## Exercise aim
Would you copy the listing below exactly, keeping the pictures out?

## Extracted records
%%
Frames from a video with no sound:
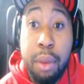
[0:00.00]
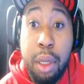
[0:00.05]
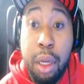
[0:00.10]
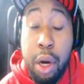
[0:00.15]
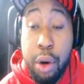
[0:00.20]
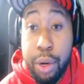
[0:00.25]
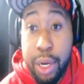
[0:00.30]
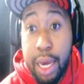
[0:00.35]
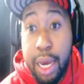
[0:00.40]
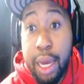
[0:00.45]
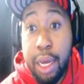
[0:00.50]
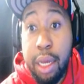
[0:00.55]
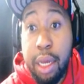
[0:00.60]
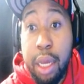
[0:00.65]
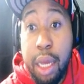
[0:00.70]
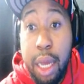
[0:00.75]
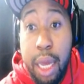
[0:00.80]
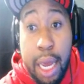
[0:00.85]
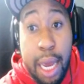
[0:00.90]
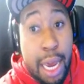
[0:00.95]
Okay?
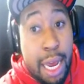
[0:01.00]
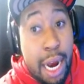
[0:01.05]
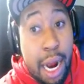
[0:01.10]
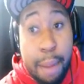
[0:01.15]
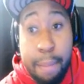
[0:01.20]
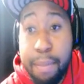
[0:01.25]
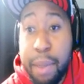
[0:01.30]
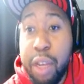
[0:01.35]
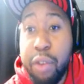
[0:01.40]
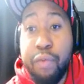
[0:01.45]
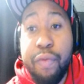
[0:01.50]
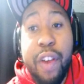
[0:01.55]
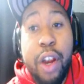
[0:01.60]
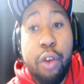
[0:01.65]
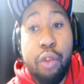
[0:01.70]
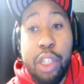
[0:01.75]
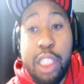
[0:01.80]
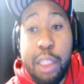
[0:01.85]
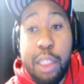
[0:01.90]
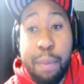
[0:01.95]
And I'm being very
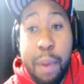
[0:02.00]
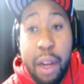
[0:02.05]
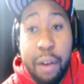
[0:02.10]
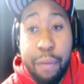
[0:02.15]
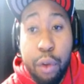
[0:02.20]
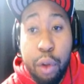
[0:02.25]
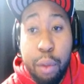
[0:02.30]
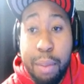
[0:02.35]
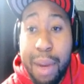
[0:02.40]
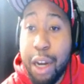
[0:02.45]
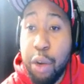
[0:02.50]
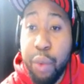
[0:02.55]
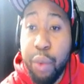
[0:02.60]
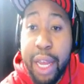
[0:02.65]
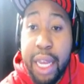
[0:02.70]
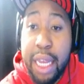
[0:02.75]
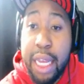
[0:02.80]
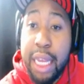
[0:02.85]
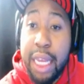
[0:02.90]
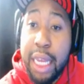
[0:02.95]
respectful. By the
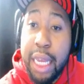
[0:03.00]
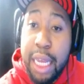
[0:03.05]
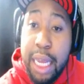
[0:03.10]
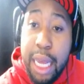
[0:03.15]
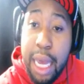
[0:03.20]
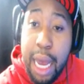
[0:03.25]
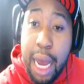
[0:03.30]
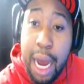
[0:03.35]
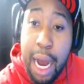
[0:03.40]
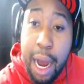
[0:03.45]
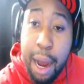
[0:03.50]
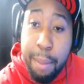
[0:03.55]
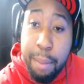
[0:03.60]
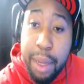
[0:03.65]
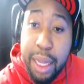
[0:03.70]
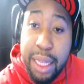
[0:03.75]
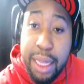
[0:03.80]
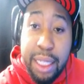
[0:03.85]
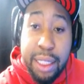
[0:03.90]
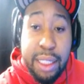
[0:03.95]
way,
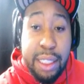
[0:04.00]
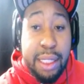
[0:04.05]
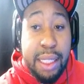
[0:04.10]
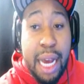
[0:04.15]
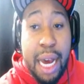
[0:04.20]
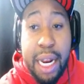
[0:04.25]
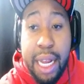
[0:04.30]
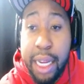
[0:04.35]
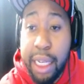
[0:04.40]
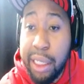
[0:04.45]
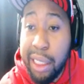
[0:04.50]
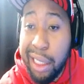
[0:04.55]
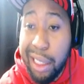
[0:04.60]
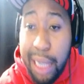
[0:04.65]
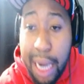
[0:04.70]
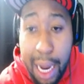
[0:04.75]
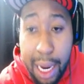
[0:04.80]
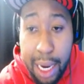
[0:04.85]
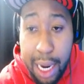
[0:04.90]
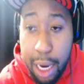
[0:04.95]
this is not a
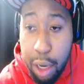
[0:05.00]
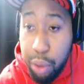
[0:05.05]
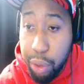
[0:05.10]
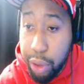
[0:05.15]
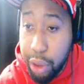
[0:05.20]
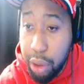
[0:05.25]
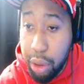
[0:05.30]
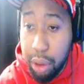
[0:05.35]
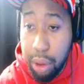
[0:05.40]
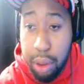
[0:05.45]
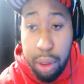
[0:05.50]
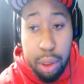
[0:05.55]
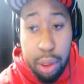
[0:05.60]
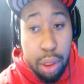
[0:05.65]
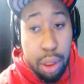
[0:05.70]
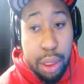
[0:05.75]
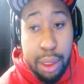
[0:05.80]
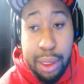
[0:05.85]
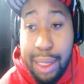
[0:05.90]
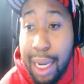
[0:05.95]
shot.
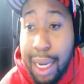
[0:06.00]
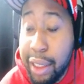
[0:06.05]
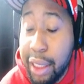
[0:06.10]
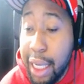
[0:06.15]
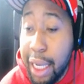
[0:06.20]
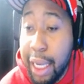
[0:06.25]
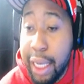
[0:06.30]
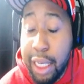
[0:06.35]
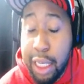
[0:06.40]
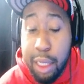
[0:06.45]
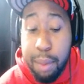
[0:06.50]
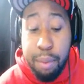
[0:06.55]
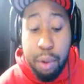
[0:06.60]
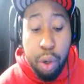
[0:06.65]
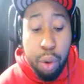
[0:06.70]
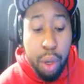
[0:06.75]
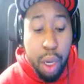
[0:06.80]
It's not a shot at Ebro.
%%
## Result
Frames from a video with no sound:
[0:00.00]
[0:00.05]
[0:00.10]
[0:00.15]
[0:00.20]
[0:00.25]
[0:00.30]
[0:00.35]
[0:00.40]
[0:00.45]
[0:00.50]
[0:00.55]
[0:00.60]
[0:00.65]
[0:00.70]
[0:00.75]
[0:00.80]
[0:00.85]
[0:00.90]
[0:00.95]
Okay?
[0:01.00]
[0:01.05]
[0:01.10]
[0:01.15]
[0:01.20]
[0:01.25]
[0:01.30]
[0:01.35]
[0:01.40]
[0:01.45]
[0:01.50]
[0:01.55]
[0:01.60]
[0:01.65]
[0:01.70]
[0:01.75]
[0:01.80]
[0:01.85]
[0:01.90]
[0:01.95]
And I'm being very
[0:02.00]
[0:02.05]
[0:02.10]
[0:02.15]
[0:02.20]
[0:02.25]
[0:02.30]
[0:02.35]
[0:02.40]
[0:02.45]
[0:02.50]
[0:02.55]
[0:02.60]
[0:02.65]
[0:02.70]
[0:02.75]
[0:02.80]
[0:02.85]
[0:02.90]
[0:02.95]
respectful. By the
[0:03.00]
[0:03.05]
[0:03.10]
[0:03.15]
[0:03.20]
[0:03.25]
[0:03.30]
[0:03.35]
[0:03.40]
[0:03.45]
[0:03.50]
[0:03.55]
[0:03.60]
[0:03.65]
[0:03.70]
[0:03.75]
[0:03.80]
[0:03.85]
[0:03.90]
[0:03.95]
way,
[0:04.00]
[0:04.05]
[0:04.10]
[0:04.15]
[0:04.20]
[0:04.25]
[0:04.30]
[0:04.35]
[0:04.40]
[0:04.45]
[0:04.50]
[0:04.55]
[0:04.60]
[0:04.65]
[0:04.70]
[0:04.75]
[0:04.80]
[0:04.85]
[0:04.90]
[0:04.95]
this is not a
[0:05.00]
[0:05.05]
[0:05.10]
[0:05.15]
[0:05.20]
[0:05.25]
[0:05.30]
[0:05.35]
[0:05.40]
[0:05.45]
[0:05.50]
[0:05.55]
[0:05.60]
[0:05.65]
[0:05.70]
[0:05.75]
[0:05.80]
[0:05.85]
[0:05.90]
[0:05.95]
shot.
[0:06.00]
[0:06.05]
[0:06.10]
[0:06.15]
[0:06.20]
[0:06.25]
[0:06.30]
[0:06.35]
[0:06.40]
[0:06.45]
[0:06.50]
[0:06.55]
[0:06.60]
[0:06.65]
[0:06.70]
[0:06.75]
[0:06.80]
It's not a shot at Ebro.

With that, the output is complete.